Created by a group of educators, this nonprofit rethinks the priorities of an LMS, asserting that too many systems miss the most essential elements of what makes learning stick. They promise a better user experience – emphasizing Learning before Management and System.

Watershed aims to support an inquiry-based learning experience through an integrated mix of online and in-person learning strategies and interactions designed expressly for teams – including collaboration, reflection, and dialogue.

While Watershed was founded initially to serve the K-12 education market, the company has since expanded its scope to cater to all types of teachers and learners with its video-rich, state-of-the-art platform.
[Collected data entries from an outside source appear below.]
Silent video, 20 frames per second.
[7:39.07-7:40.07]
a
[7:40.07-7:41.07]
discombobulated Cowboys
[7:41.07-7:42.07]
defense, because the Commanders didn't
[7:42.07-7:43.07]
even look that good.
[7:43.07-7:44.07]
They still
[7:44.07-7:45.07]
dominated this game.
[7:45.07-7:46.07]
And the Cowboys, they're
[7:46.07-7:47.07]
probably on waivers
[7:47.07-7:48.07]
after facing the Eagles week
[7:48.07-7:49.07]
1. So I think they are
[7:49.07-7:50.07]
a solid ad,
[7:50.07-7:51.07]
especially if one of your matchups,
If you’re a mission-driven educator, content creator, institution, or business, this LMS may be the one for you.

Watershed specializes in assisting you with the instructional design of courses and provides content production services to ensure top-quality video assets with lasting value. Their LMS makes it easy for course creators to continuously update and tailor content to support small and large groups, while ensuring the technology and instructional strategy supports communities of learners.

Pricing varies based on products and services, but revenues support the nonprofit’s ability to make its platform and courses available at little or no cost for high-need educators and educational settings.

Honorable Mentions

There are dozens of LMS vendors in this growing market and the brands included in foregoing list are by no means the only viable options for companies or learning institutions looking to upgrade their learning infrastructure.
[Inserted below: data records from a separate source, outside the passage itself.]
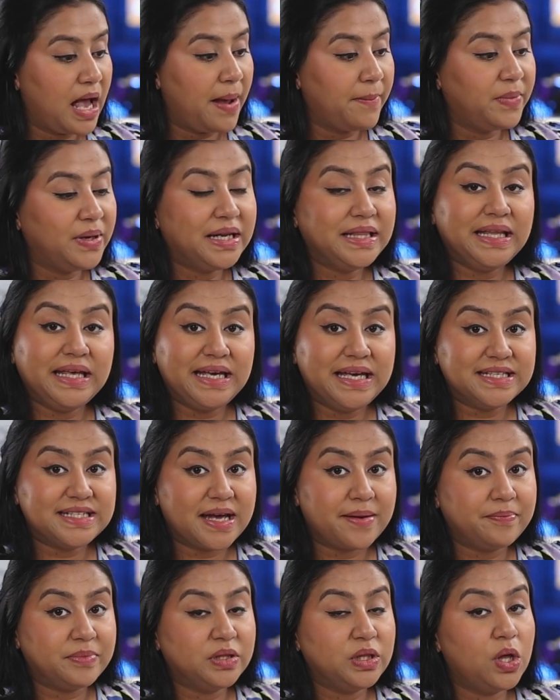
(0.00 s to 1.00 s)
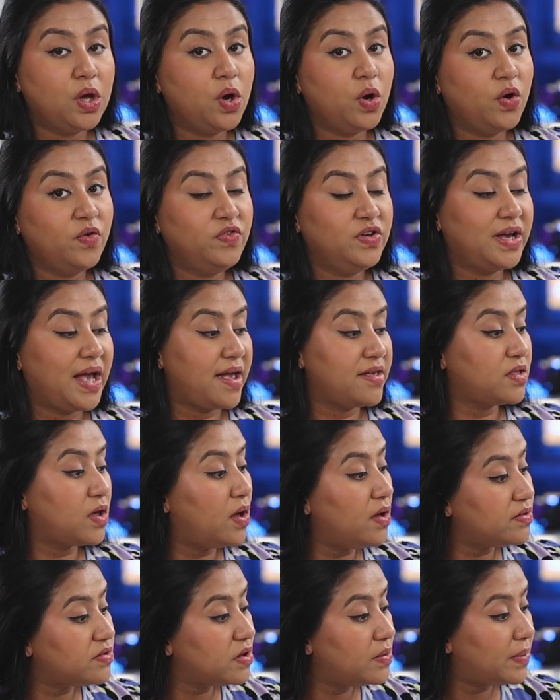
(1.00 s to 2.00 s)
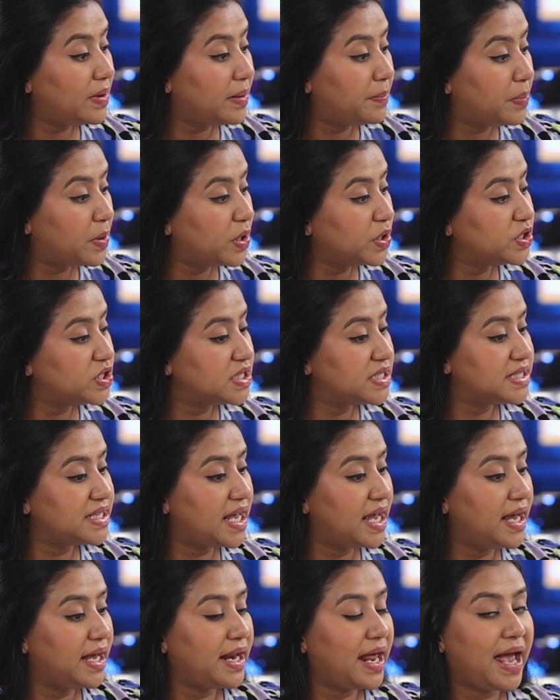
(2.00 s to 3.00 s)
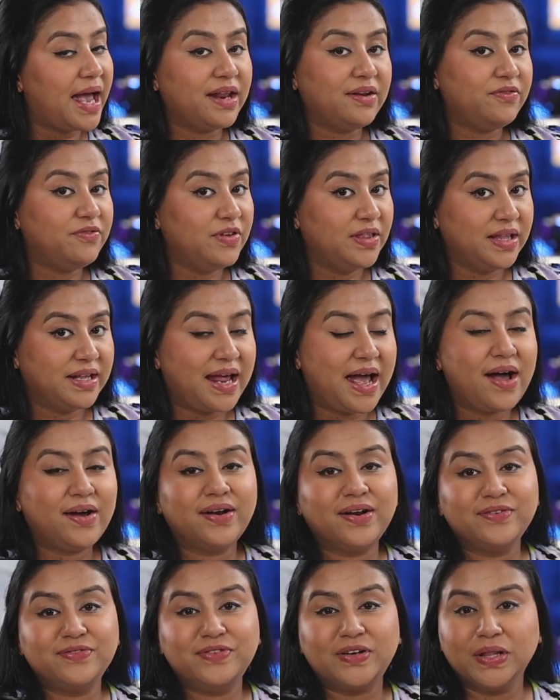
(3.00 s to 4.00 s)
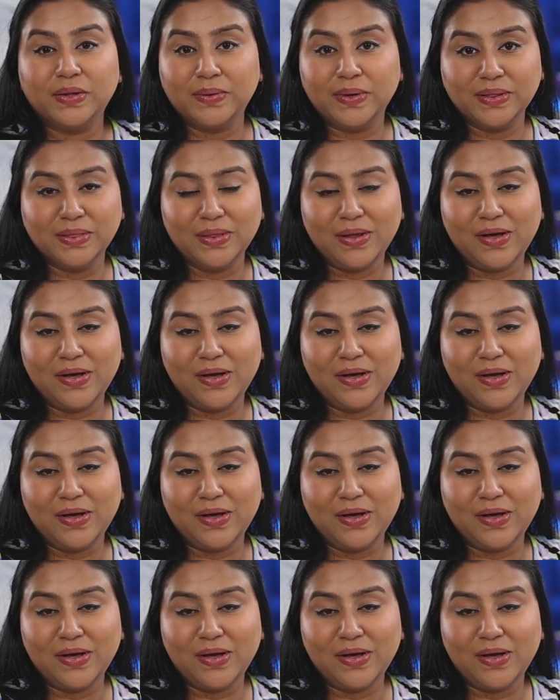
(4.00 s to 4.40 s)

I'm going to link it down below if you guys also want to purchase it and fill it out and follow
Many other excellent services are worth checking out. These include:

  1. Docebo is an LMS designed for hyper-engaging students, employees, customers, and other learners. The system helps organizations identify and resolve competency gaps with strategic learning interventions.
  2. Cornerstone OnDemand is a talent, training, and performance management solution offered as an SaaS (Software-as-a-Service). This service enables learners to create personalized playlists of instructional content.
  3. Lessonly is an LMS solution that makes it easier to recall and reinforce whatever skills or knowledge you have learned through quizzes, coaching, and constant practice.
  4. Skillsoft is an online training and corporate learning platform developed by a two-decade old and billion-dollar company with the same name.
  5. D2L BrightSpace is a learning management system that has all the basics for delivering excellent, rich-media experiences for classroom or workplace training.

Conclusion

There are many ways to learn but some are more effective and meaningful than others. Whether you are a teacher looking to enhance classroom learning or an HR manager creating a long-term talent development plan for employees, the key to impactful learning is to understand and bridge the needs of learners, the goals of your institution, and the actual capabilities of the learning tools you are considering.

Note that using multiple LMS platforms is possible although not recommended. On the other hand, adopting other learning solutions beyond LMS (such as podcasts, mentoring, and onsite in-person workshops) may significantly improve learning outcomes. Always go for products and plugins that seamlessly integrate into your core LMS tool.